Oil prices remain volatile, with Brent and US light crude having topped $135 a barrel before they pulled back as traders took profits from the spectacular rally. In addition a slightly stronger dollar – due to improved jobs figures in the US – dampened all commodities prices.
Even the boss of Royal Dutch Shell, Jeroen van der Veer, is puzzled by what is happening. He said prices are rising due to market sentiment rather than a shortage of supply: “This, what has happened to the markets now, is a real surprise to us as well, because what we say and what we see is that there are no physical shortages. There are no tankers waiting in the Middle East, there are no cars waiting at gasoline stations because they are out of stock, so this has to do with psychology in the markets and we cannot forecast psychology.”

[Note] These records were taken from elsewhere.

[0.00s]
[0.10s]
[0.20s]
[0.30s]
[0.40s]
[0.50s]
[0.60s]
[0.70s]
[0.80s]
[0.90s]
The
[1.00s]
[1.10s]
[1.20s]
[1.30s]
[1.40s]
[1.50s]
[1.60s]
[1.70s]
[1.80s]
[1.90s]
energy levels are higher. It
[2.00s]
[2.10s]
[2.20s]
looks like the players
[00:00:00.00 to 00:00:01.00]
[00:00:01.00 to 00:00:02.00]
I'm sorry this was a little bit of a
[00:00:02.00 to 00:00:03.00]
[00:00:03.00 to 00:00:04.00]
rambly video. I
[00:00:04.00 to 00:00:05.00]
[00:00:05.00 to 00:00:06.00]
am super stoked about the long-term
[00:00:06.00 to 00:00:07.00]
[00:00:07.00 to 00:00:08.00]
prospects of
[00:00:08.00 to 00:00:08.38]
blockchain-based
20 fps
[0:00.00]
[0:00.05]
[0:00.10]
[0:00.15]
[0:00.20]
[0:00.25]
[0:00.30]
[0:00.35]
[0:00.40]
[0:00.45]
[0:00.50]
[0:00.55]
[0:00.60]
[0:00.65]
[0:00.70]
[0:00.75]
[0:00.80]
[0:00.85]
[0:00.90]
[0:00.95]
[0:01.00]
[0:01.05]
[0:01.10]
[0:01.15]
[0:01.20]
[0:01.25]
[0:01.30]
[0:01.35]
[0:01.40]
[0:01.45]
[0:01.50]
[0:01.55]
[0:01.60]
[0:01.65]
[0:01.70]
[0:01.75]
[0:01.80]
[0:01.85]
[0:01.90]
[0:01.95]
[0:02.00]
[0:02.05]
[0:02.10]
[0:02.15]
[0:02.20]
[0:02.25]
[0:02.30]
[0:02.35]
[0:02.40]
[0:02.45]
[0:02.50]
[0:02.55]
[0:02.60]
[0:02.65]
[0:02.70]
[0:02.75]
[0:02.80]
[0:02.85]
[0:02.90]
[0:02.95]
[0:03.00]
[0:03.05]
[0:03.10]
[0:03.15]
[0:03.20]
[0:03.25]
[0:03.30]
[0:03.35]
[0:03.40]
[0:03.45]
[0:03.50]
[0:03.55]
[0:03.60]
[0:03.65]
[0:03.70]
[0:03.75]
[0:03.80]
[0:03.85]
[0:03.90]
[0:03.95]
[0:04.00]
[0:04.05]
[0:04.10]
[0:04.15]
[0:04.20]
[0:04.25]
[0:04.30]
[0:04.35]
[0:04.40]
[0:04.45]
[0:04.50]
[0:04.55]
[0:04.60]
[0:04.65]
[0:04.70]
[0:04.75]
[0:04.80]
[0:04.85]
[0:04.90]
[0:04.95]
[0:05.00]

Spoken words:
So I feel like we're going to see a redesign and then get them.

The Organisation of the Petroleum Exporting Countries, which supplies more than a third of the world’s oil, agrees and has rebuffed calls from the US to pump significantly more. OPEC Secretary-General Abdullah al-Badri said the cartel can do nothing to lower prices, and called the oil market “crazy.”
The world’s airlines are starting to feel the pinch as oil prices have surged 170% since the start of last year. The biggest carrier by revenue, Air France KLM, has just issued a profit warning and American Airlines is planning to cut flights and jobs.